▶ **Task**: Set every record down verbatim and omit the pictures.

▶ **Supplied records**:
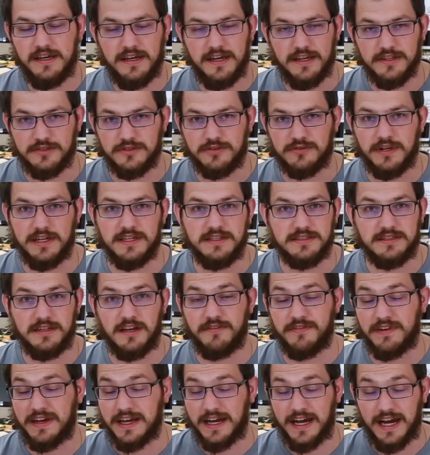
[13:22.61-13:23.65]
It's great
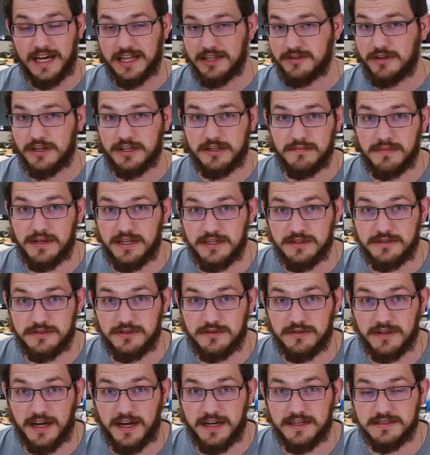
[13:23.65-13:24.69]
stuff. I highly recommend it
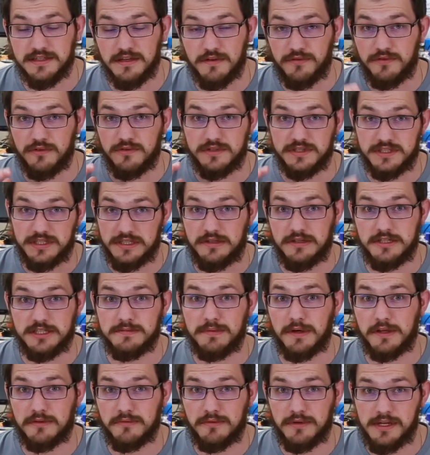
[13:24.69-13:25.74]
to you guys. If you're serious
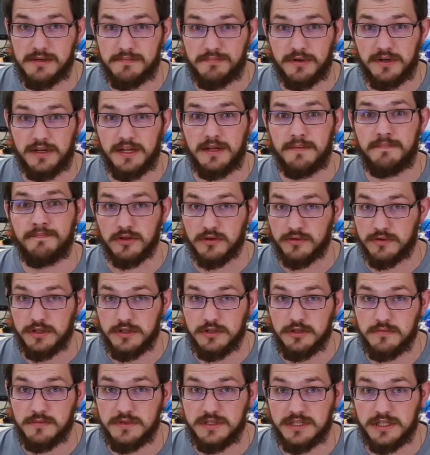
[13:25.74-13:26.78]
about 3D printing,
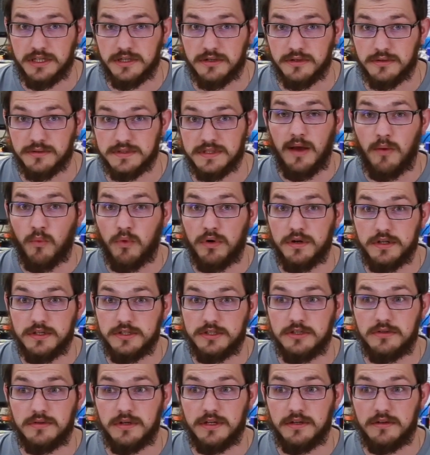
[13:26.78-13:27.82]
learning new materials, and want to
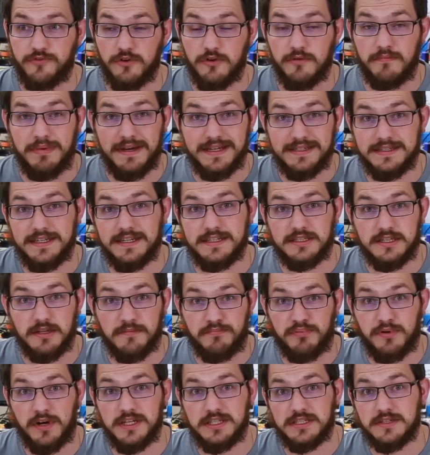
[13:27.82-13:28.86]
do it for basically, it's the
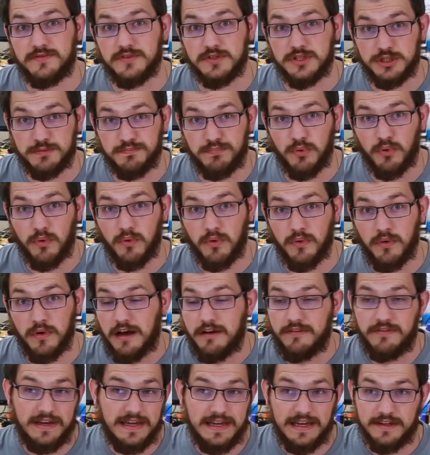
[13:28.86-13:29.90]
price of a spool
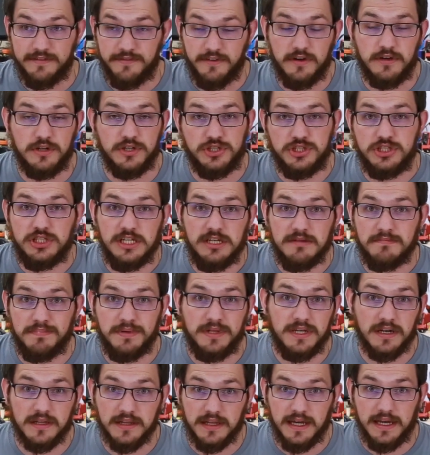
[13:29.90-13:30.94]
of a very cheap
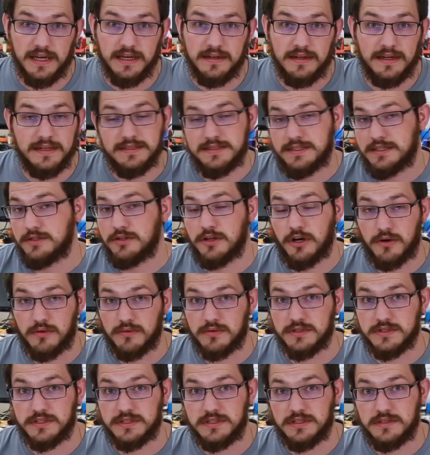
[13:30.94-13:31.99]
PLA,
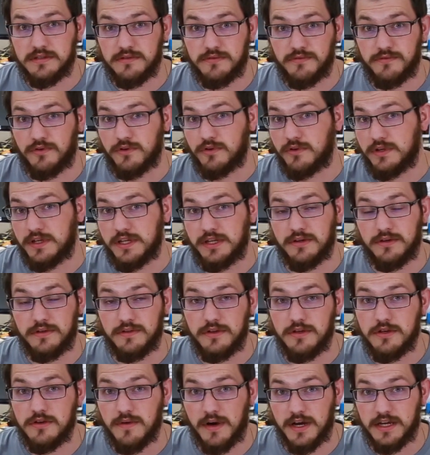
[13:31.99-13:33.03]
$19 for here in
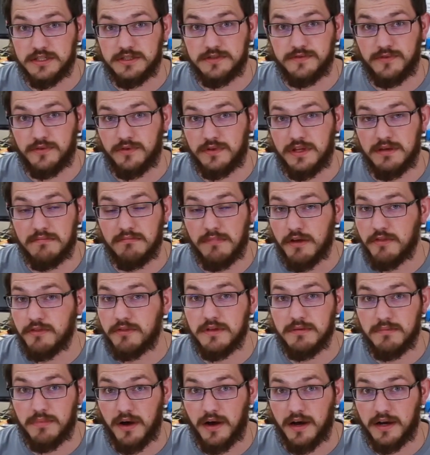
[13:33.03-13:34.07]
the US for the
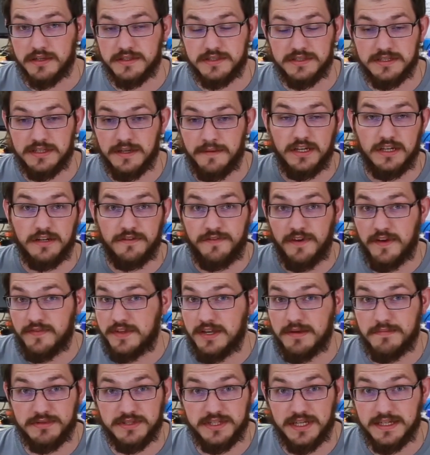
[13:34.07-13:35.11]
monthly box. You get a
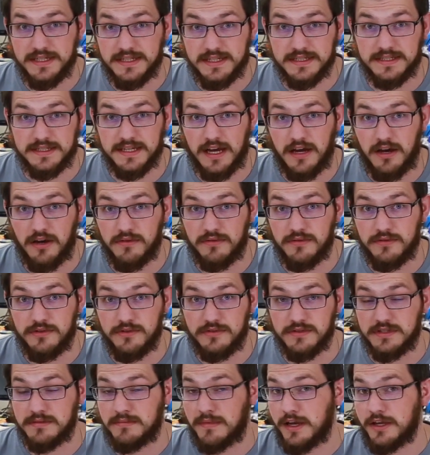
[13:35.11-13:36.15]
15% discount
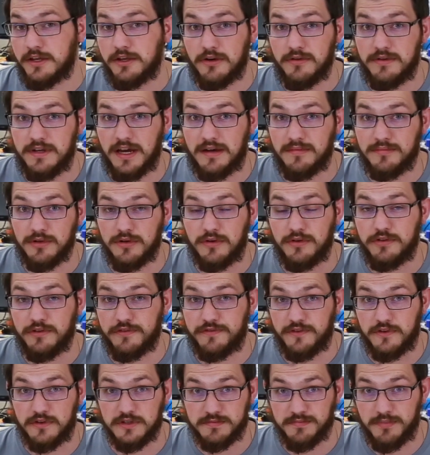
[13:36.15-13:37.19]
using my code down below in your
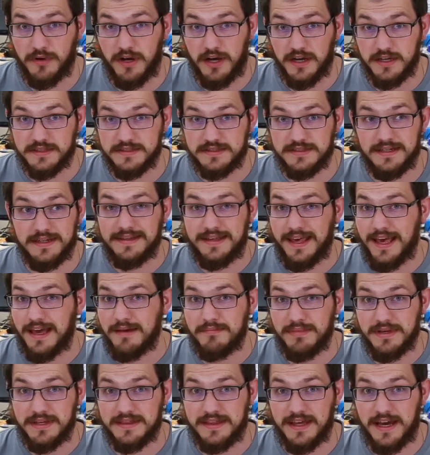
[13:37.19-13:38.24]
first box. You
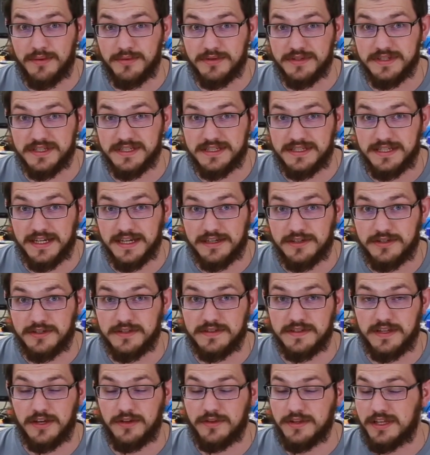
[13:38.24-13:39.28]
can't beat that with a stick,
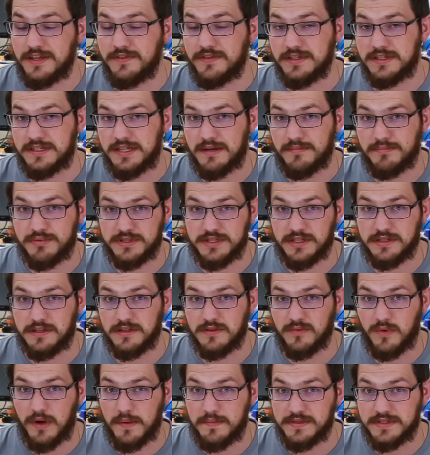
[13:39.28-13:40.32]
because they only give you 10% on
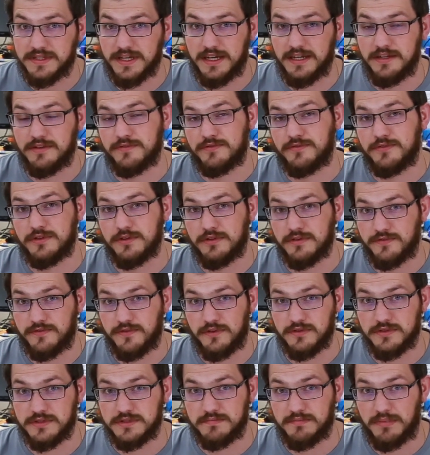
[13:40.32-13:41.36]
the website for your
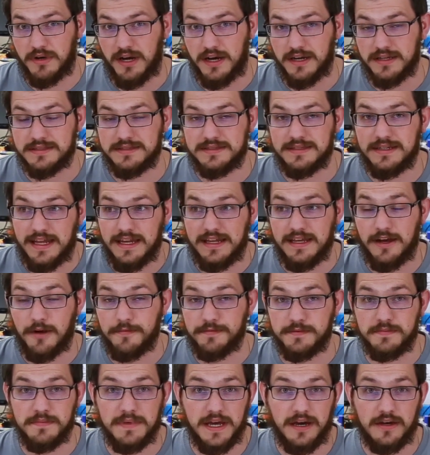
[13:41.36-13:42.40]
first box. And it
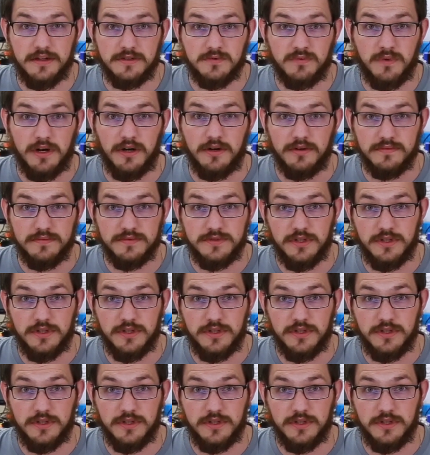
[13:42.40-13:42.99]
helps me out as well.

▶ **Solution**:
[13:22.61-13:23.65]
It's great
[13:23.65-13:24.69]
stuff. I highly recommend it
[13:24.69-13:25.74]
to you guys. If you're serious
[13:25.74-13:26.78]
about 3D printing,
[13:26.78-13:27.82]
learning new materials, and want to
[13:27.82-13:28.86]
do it for basically, it's the
[13:28.86-13:29.90]
price of a spool
[13:29.90-13:30.94]
of a very cheap
[13:30.94-13:31.99]
PLA,
[13:31.99-13:33.03]
$19 for here in
[13:33.03-13:34.07]
the US for the
[13:34.07-13:35.11]
monthly box. You get a
[13:35.11-13:36.15]
15% discount
[13:36.15-13:37.19]
using my code down below in your
[13:37.19-13:38.24]
first box. You
[13:38.24-13:39.28]
can't beat that with a stick,
[13:39.28-13:40.32]
because they only give you 10% on
[13:40.32-13:41.36]
the website for your
[13:41.36-13:42.40]
first box. And it
[13:42.40-13:42.99]
helps me out as well.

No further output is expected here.